Signal and Identity Match are only compatible with Database Auth Items whose verification status is database_insights_pass. If you need to check for potential ACH return risk using Signal before making transfers, or if you need to check for account takeover fraud using Identity Match, you should not accept the database_insights_pass_with_caution status.

Name match score

The possible values for the name match score range from 0-100. In general, you should require a name match of at least 70.

Example of how to interpret name match score
RangeMeaningExample
100Exact matchAndrew Smith, Andrew Smith
85-99Strong match, likely spelling error, nickname, or a missing middle name, prefix or suffixAndrew Smith, Andrew Simth
70-84Possible match, likely alias or nickname and spelling errorAndrew Smith, Andy Simth
50-69Unlikely match, likely relativeAndrew Smith, Betty Smith
0-49Unlikely matchAndrew Smith, Ray Charles
Using your own evaluation logic (advanced)

If you selected "For any Database Auth result, complete Link", you must write your own code for handling the results of the Database Auth verification.

To get the results, call /auth/get and examine the verification_status and verification_insights fields. Based on the values in these fields, you will make a decision on whether to accept the account data as verified, take additional risk mitigation steps, or reject the account data as unverified.

The verification_insights object will contain more detailed analysis showing exactly which checks passed or failed to result in the given verification_status. It will also contain the name_score.

For more details on the verification_insights values, see the API Reference.

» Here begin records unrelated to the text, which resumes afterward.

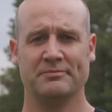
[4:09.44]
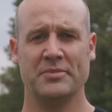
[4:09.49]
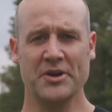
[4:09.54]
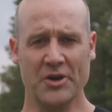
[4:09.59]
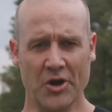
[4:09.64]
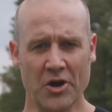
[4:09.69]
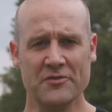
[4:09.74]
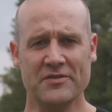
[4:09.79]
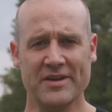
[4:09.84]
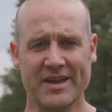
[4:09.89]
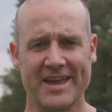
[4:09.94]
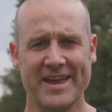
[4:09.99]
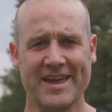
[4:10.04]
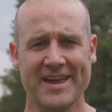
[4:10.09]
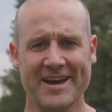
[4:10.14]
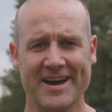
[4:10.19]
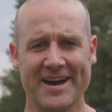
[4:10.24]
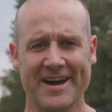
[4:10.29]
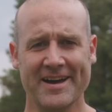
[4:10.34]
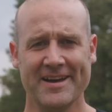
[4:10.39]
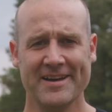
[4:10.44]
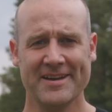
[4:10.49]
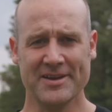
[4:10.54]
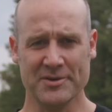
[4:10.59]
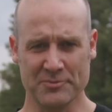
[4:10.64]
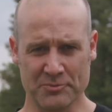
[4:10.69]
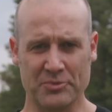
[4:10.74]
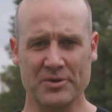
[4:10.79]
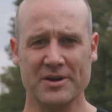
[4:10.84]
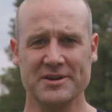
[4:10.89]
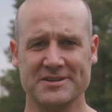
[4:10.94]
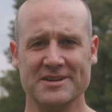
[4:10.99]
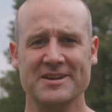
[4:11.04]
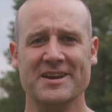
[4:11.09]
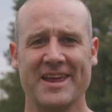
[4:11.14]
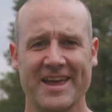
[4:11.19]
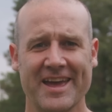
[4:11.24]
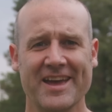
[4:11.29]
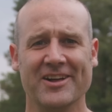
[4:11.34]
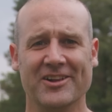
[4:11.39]
But over here in Britton
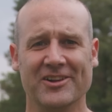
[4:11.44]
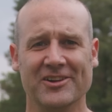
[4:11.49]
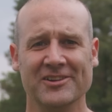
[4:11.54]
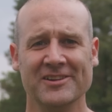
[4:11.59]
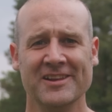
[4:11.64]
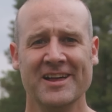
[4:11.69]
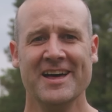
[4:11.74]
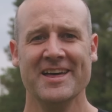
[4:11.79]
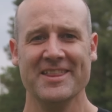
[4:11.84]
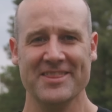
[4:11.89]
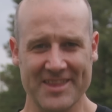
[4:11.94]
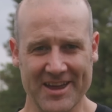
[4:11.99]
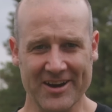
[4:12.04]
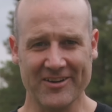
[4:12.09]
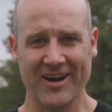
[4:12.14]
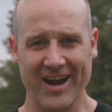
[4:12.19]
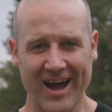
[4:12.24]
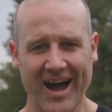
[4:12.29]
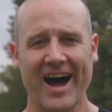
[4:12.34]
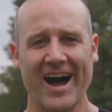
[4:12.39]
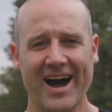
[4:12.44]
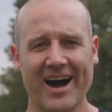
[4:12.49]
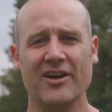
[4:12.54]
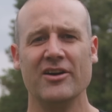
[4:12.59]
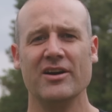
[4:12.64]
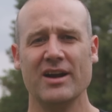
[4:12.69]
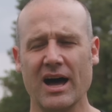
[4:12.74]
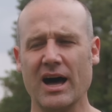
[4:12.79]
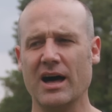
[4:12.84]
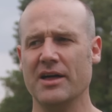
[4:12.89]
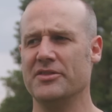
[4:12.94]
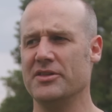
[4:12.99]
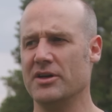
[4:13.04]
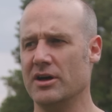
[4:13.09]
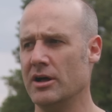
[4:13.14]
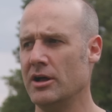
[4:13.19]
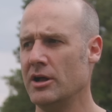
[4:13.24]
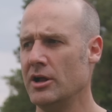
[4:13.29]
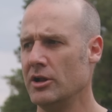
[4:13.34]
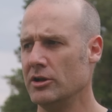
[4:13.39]
Hill, there are
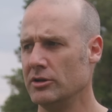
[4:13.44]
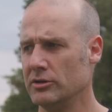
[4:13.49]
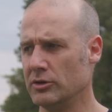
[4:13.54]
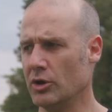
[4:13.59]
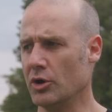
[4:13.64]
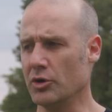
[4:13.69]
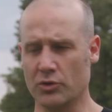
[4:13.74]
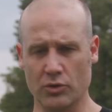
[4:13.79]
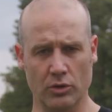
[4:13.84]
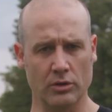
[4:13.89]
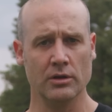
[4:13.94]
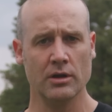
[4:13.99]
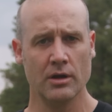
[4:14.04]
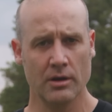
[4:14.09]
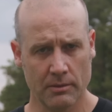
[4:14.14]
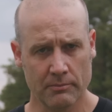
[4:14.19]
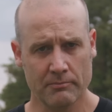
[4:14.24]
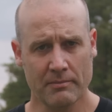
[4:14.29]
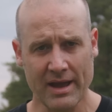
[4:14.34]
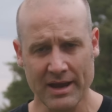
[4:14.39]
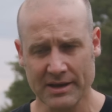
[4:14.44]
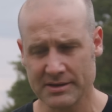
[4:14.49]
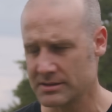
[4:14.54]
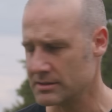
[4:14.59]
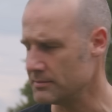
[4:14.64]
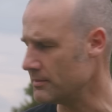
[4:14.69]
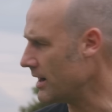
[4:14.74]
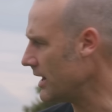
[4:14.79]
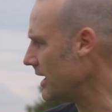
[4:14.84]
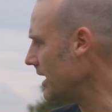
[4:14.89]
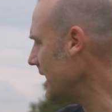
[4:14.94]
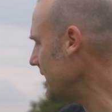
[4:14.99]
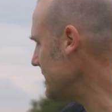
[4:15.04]
other local maxima.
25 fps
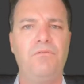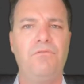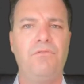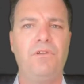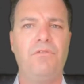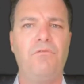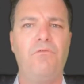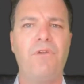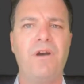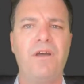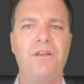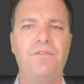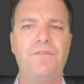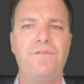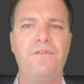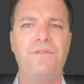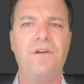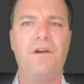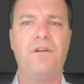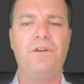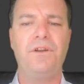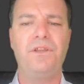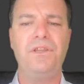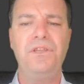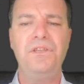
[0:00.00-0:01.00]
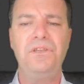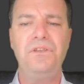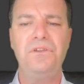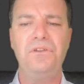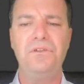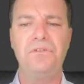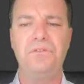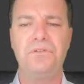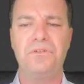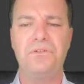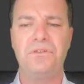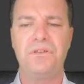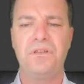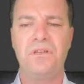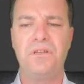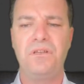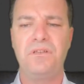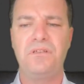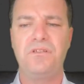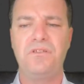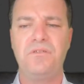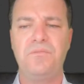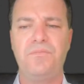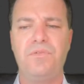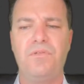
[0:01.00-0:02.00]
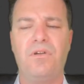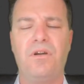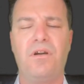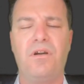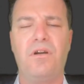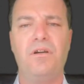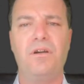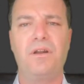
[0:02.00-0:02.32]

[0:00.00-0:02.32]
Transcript: when one of our engineers support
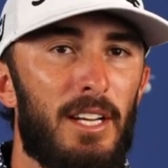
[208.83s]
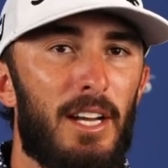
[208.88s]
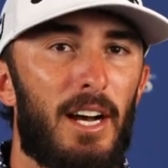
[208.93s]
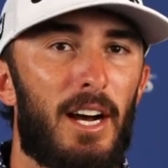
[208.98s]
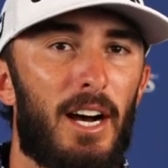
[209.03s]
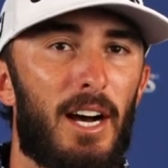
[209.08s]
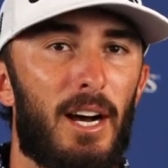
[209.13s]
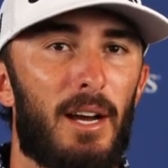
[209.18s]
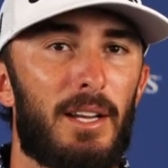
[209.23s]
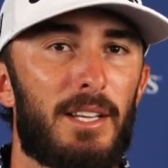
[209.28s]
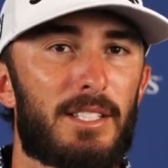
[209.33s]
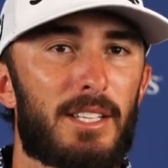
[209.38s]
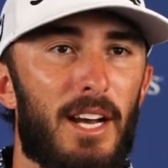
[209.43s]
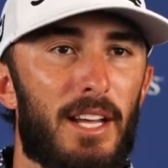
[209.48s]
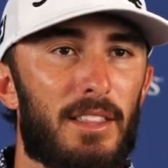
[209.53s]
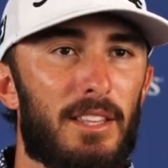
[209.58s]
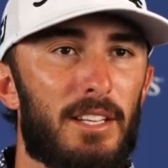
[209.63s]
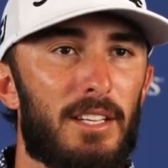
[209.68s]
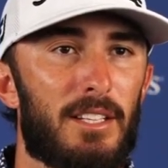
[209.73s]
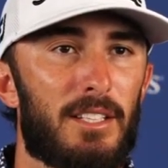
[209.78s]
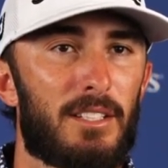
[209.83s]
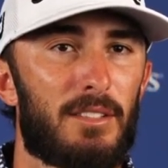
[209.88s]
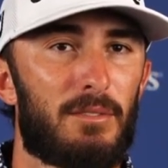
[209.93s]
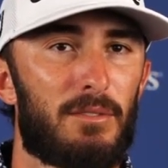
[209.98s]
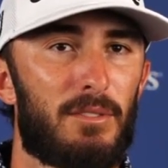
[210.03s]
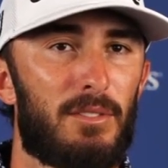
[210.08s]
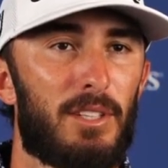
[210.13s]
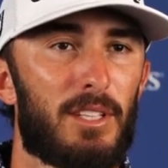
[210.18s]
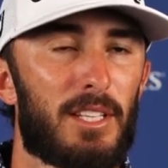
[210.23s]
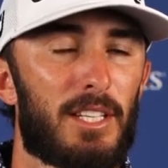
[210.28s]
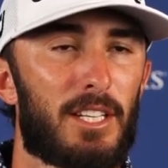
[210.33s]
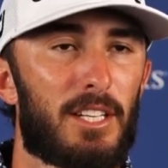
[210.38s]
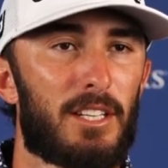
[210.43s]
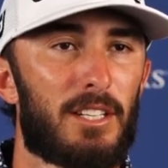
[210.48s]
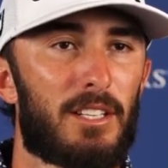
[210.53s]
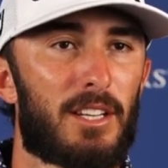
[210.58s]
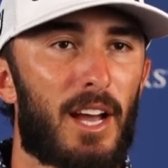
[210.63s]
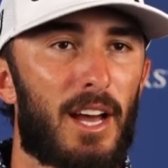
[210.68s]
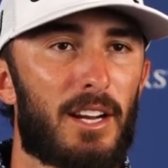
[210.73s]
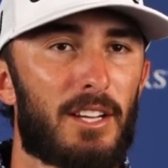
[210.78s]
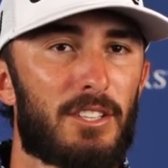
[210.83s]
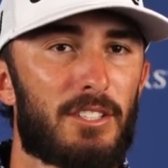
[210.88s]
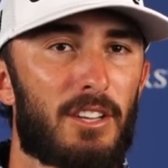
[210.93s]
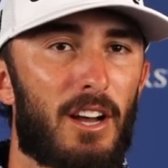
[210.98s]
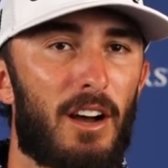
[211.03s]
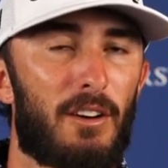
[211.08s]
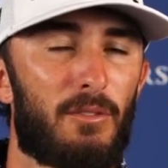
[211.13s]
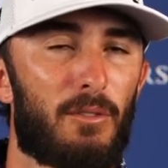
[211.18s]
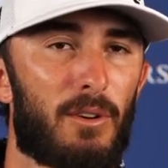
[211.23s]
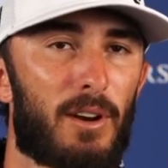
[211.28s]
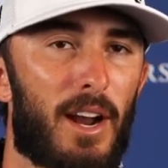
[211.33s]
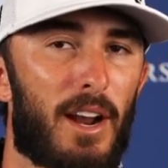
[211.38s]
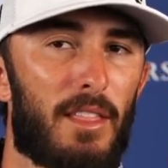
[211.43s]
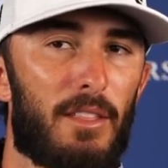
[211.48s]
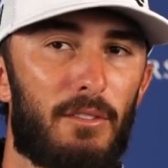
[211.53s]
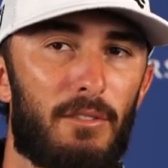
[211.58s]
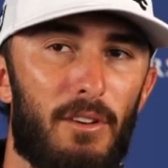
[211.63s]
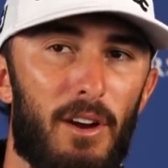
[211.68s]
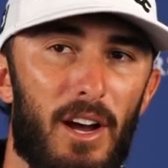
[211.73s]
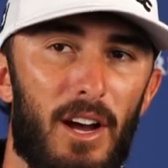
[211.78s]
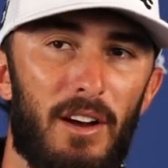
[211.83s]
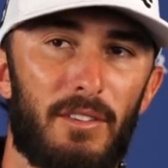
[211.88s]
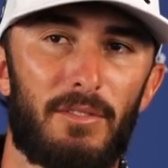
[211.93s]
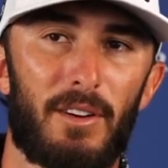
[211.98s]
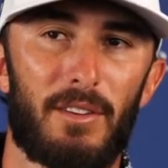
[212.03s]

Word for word: Uh, he's got the really good kind of soft one out of the rough.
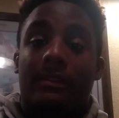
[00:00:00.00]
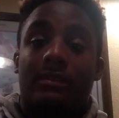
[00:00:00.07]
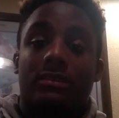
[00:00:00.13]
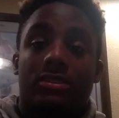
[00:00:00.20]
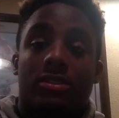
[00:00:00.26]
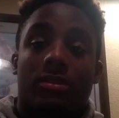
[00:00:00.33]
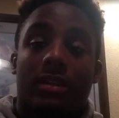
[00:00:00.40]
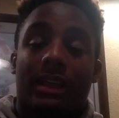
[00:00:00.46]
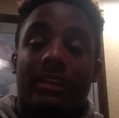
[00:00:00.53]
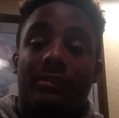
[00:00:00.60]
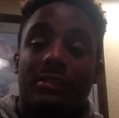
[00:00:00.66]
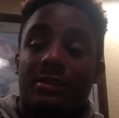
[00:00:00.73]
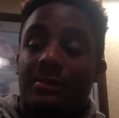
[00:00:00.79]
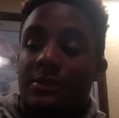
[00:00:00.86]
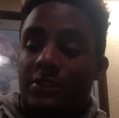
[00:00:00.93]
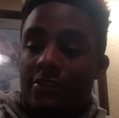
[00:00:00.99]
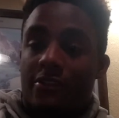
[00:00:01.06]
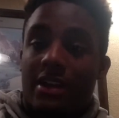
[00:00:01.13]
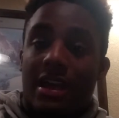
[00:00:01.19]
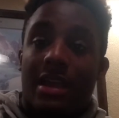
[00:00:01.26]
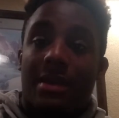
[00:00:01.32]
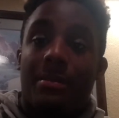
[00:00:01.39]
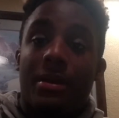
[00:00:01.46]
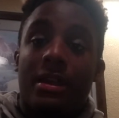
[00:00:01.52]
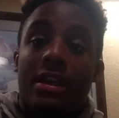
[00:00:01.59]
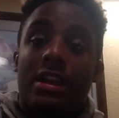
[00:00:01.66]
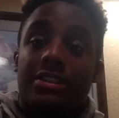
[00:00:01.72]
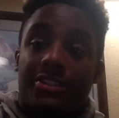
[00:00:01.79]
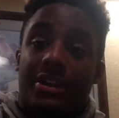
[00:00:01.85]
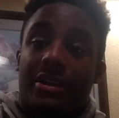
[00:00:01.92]
So like and subscribe.
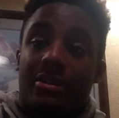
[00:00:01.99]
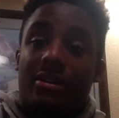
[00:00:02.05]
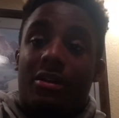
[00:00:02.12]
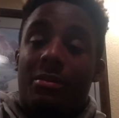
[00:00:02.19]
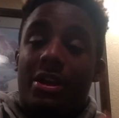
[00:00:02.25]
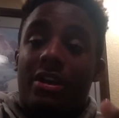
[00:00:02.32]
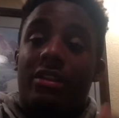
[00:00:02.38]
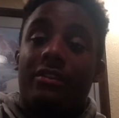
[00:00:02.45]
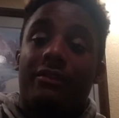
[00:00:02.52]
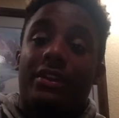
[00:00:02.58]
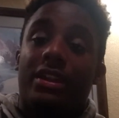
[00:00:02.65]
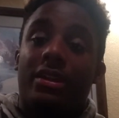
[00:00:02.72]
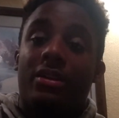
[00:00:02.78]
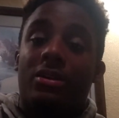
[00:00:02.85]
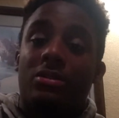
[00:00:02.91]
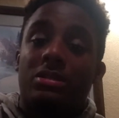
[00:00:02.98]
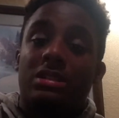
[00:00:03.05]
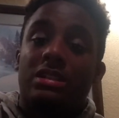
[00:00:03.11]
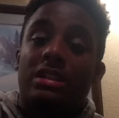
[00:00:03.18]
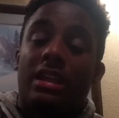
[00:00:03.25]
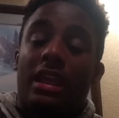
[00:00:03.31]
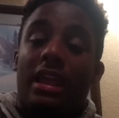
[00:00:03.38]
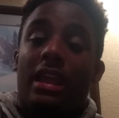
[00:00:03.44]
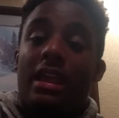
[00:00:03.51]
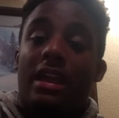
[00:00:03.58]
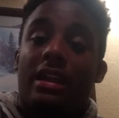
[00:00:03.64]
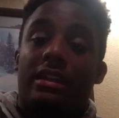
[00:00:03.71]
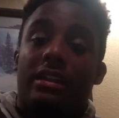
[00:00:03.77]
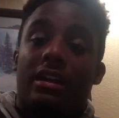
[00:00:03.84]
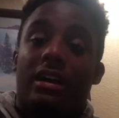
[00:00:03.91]
Check out all my other videos,
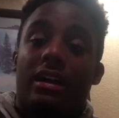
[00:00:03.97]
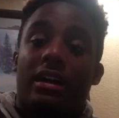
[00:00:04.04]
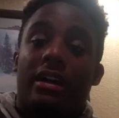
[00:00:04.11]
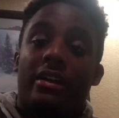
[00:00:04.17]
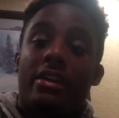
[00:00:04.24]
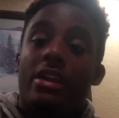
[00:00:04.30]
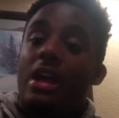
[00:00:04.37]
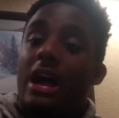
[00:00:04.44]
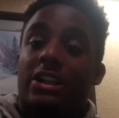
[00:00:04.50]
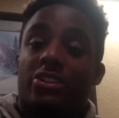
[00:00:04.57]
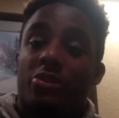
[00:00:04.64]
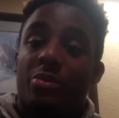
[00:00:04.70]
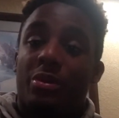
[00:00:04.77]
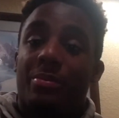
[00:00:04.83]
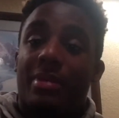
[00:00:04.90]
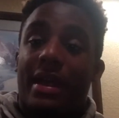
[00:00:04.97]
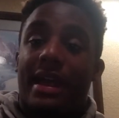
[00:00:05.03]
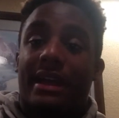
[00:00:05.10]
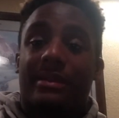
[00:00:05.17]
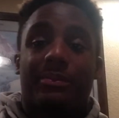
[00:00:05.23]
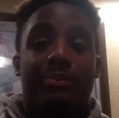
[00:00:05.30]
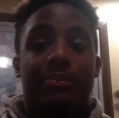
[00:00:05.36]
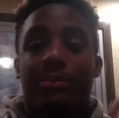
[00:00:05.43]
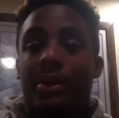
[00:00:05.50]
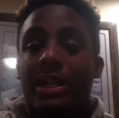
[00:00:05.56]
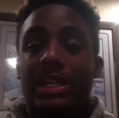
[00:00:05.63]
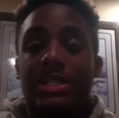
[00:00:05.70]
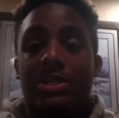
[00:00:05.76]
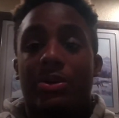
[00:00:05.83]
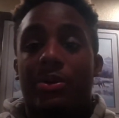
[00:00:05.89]
and I should be back pretty
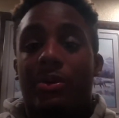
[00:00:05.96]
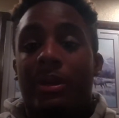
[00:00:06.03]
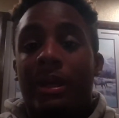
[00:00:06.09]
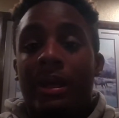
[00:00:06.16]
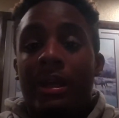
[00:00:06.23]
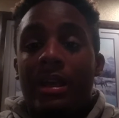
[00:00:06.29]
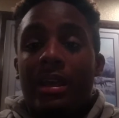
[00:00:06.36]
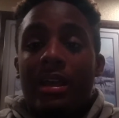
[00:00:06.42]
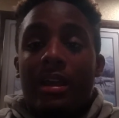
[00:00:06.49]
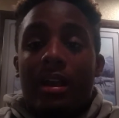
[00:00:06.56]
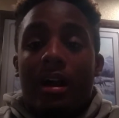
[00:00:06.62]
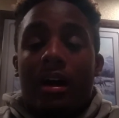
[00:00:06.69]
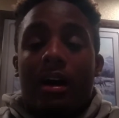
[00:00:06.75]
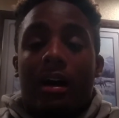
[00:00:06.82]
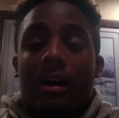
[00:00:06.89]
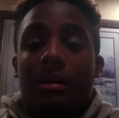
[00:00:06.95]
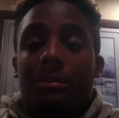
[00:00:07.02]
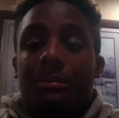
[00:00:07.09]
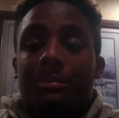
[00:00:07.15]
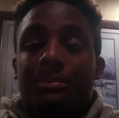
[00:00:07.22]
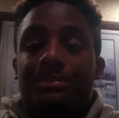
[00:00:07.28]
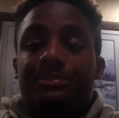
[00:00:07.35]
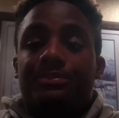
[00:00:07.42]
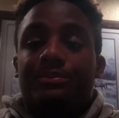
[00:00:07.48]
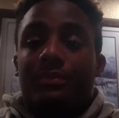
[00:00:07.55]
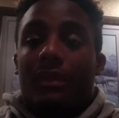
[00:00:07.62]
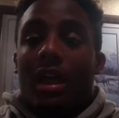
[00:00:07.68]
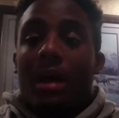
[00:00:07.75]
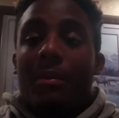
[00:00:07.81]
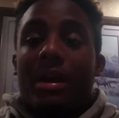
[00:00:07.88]
soon.
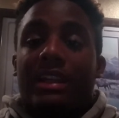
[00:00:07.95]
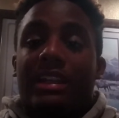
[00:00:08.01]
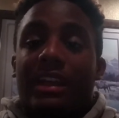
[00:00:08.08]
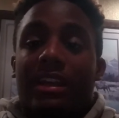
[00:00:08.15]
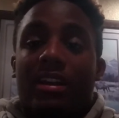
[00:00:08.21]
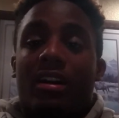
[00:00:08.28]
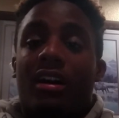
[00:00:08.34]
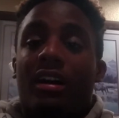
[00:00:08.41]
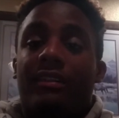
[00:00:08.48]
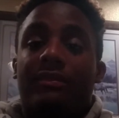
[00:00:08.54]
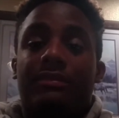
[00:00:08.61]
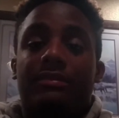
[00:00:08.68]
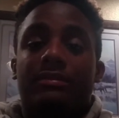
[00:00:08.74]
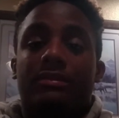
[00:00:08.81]
I might take off.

When using your own evaluation logic, you can fallback only to Automated Micro-deposits, and not to Instant Micro-deposits or Same-Day Micro-deposits.

When using other flows, customers using a processor partner do not typically need to call /auth/get, and can directly call /processor/token/create instead. However, if you are using Database Auth with a processor partner and using your own evaluation logic, you must call /auth/get and check the value of the verification_status and/or verification_insights fields before passing a processor token to the partner.

Fallback flows

If Database Auth fails, you can configure fallback to Instant Micro-deposits, Same-Day Micro-deposits, or Automated Micro-deposits via the Account Verification Dashboard.

Testing Database Auth in Sandbox

For test credentials that can be used to test Database Insights in the Sandbox environment, see Testing Database Auth.